The main chromatographic peak at RT 3.35 min, tentatively assigned to the structure 2 (Table 2), seemed to support what was discussed for 4. The UV–vis spectrum with λ_max at 234 nm was in agreement with the loss of the methylxanthine structure, whose characteristic λ_max is in the range of 272–276 nm [31,32]; the intense molecular peak in the nESI mass spectrum, [M-H]⁻ with m/z 187.09, and the weak but detectable ion in the pESI mass spectrum [M+Na]⁺ with m/z 211.06, were in agreement with the presence of an acidic H-atom (-N⁹H) and a carbonyl (-C⁸O) suitable for a sodium adduct [36], for a compound with molecular mass 188.09 Da; the fragmentation pattern in both pESI and nESI modes also strongly supported the proposed structure (Figure S4).

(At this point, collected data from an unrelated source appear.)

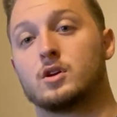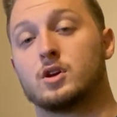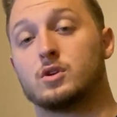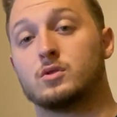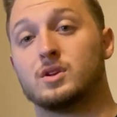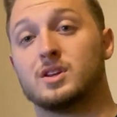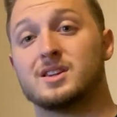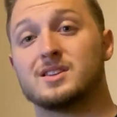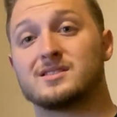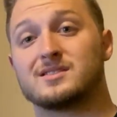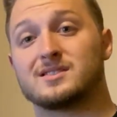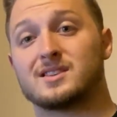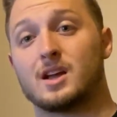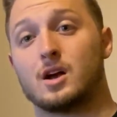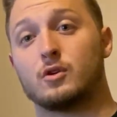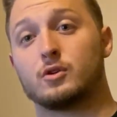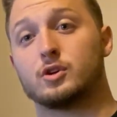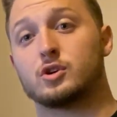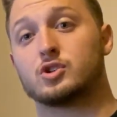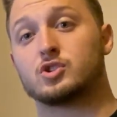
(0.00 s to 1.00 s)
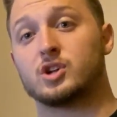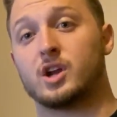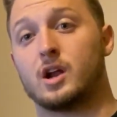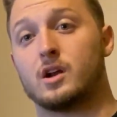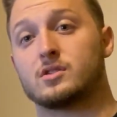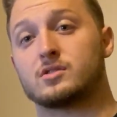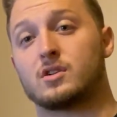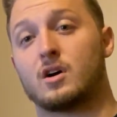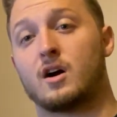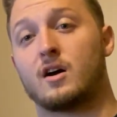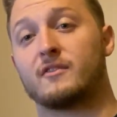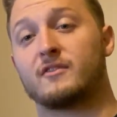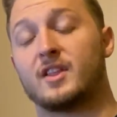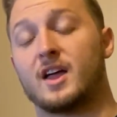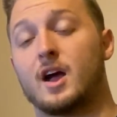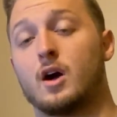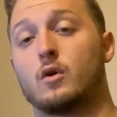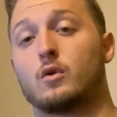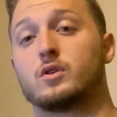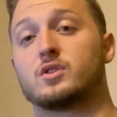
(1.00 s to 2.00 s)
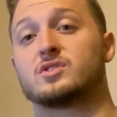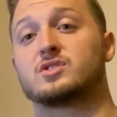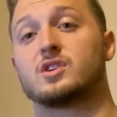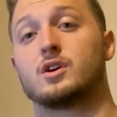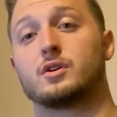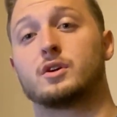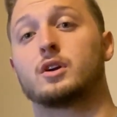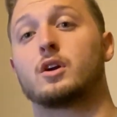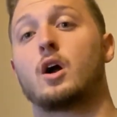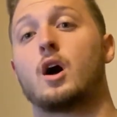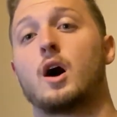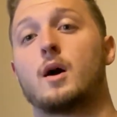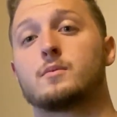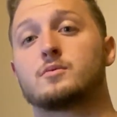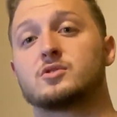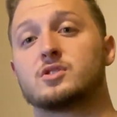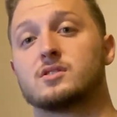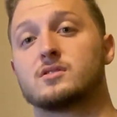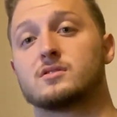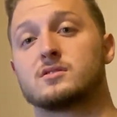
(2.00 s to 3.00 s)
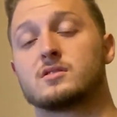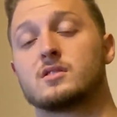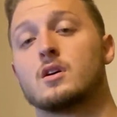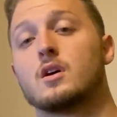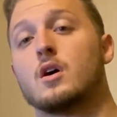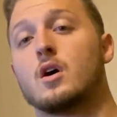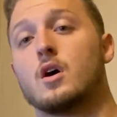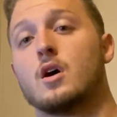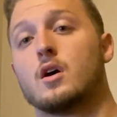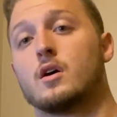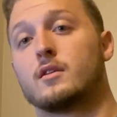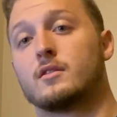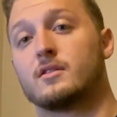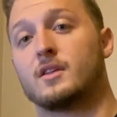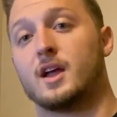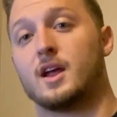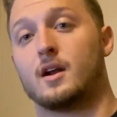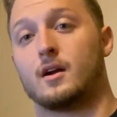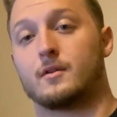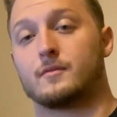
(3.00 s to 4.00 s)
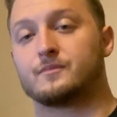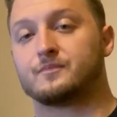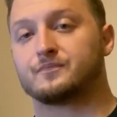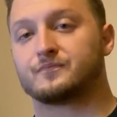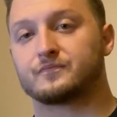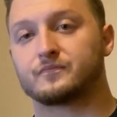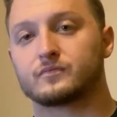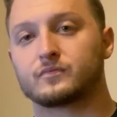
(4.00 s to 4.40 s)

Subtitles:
You need to sell your shares off that or sell your options there,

Noteworthy is that different kinds of degradation products seemed to occur for the 4,5-diol derivative 5 and the oxazolidin-2-one derivative 4, with the opening of the imidazolic unit (product 1) or the purinic unit (product 2), respectively.

5. Conclusions

The analysis of the products obtained by the anodic oxidation of caffeine under the controlled conditions of (i) applied potential and current as oxidant, (ii) water as reactant, and (iii) acetonitrile as friendly medium for mechanistic studies, has been described herein to get a further insight on the behavior of this natural widespread methylxanthine under oxidative conditions and on the reactivity of its radical cation, for useful synthetic applications in biomedical research as well as to shed light on its reactivity in a non-hydrophilic environment.

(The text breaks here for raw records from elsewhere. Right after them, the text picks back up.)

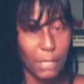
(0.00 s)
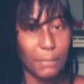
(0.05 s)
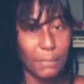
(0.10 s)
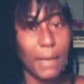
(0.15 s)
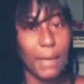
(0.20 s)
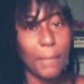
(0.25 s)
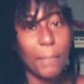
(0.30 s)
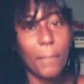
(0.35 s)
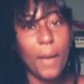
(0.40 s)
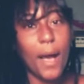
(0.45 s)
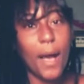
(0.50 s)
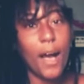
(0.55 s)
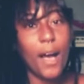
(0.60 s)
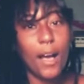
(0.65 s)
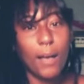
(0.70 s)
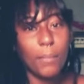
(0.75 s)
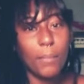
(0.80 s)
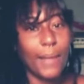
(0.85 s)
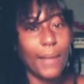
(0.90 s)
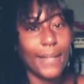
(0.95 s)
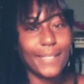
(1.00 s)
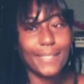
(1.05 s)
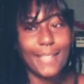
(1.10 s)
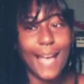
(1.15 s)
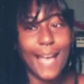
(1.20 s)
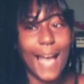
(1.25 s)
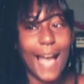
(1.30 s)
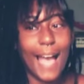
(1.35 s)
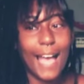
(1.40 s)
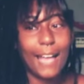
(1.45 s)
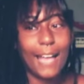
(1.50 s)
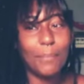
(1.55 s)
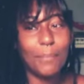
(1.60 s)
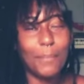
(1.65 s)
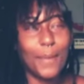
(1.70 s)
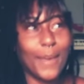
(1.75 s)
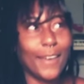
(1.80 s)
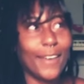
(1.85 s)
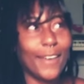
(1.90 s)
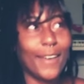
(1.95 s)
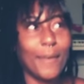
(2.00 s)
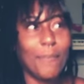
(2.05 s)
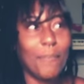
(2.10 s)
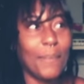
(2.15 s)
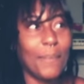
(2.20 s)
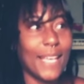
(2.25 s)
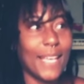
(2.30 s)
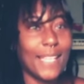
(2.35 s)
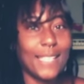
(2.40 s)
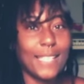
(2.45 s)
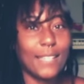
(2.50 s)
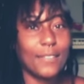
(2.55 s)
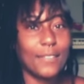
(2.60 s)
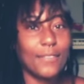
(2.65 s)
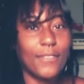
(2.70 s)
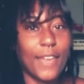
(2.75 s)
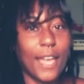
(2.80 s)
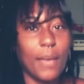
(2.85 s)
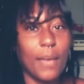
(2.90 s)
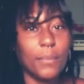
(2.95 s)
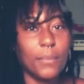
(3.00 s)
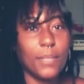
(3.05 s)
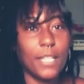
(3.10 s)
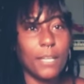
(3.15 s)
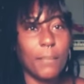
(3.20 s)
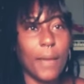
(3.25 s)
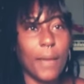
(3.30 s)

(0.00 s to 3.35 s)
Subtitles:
my mom, my dad, my amazing family,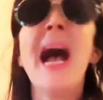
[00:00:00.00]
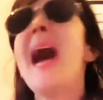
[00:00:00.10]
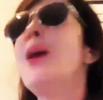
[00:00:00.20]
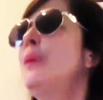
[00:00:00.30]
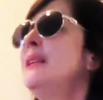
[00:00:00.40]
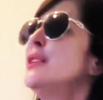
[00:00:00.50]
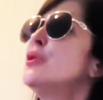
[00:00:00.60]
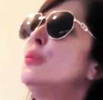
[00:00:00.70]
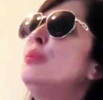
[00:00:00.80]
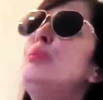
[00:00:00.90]
I wanted
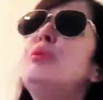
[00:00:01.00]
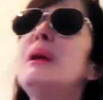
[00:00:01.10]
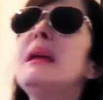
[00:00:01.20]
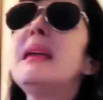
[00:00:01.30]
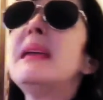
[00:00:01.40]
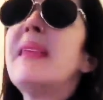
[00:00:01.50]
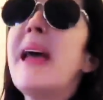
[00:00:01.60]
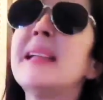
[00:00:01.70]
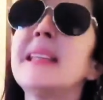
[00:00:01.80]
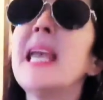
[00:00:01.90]
to bring
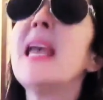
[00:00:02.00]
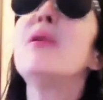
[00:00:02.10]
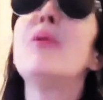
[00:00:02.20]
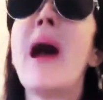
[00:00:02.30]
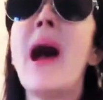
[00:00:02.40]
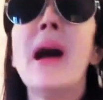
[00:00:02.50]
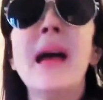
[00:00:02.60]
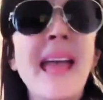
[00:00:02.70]
that era.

Electrolyses were carried out in undried ACN and ACN-H₂O; a higher current efficiency was found in ACN-H₂O, but a similar chromatographic profile was shown in both media. Four main products were evidenced by chromatographic separation followed by UV–vis spectrophotometric and mass spectrometric detection. Four corresponding structures have been tentatively assigned to the peaks on the base of elution order, mass spectrum in positive and/or negative electrospray ionization (pESI and/or nESI) recorded in full scan, fragmentation mass spectrum recorded in pESI and/or nESI by selecting the molecular mass evidenced for each peak as parent ion before entering the collision cell at different collision energy values, and UV–vis spectrum. A 4,5-diol derivative 5 and an oxazolidin-2-one derivative 4 were proposed as assigned structures, well supported by all experimental data. Both products well supported the mechanism previously proposed [31] regarding the primary anodic oxidation of the methylxanthine olefinic C⁴ = C⁵ bond. Two highly polar degradation products were also found, whose proposed structures 1 and 2 were well supported by all experimental data. Compound 1, characterized by the opening of the imidazolic unit, was suggested originating from the 4,5-diol derivative 5, while compound 2, characterized by the opening of the purinic unit, was suggested originating from the oxazolidin-2-one derivative 4. These results offer an interesting new insight on the reactivity of the radical cation of CAF, for useful synthetic applications and a better understanding of the behavior of CAF under stress oxidative conditions.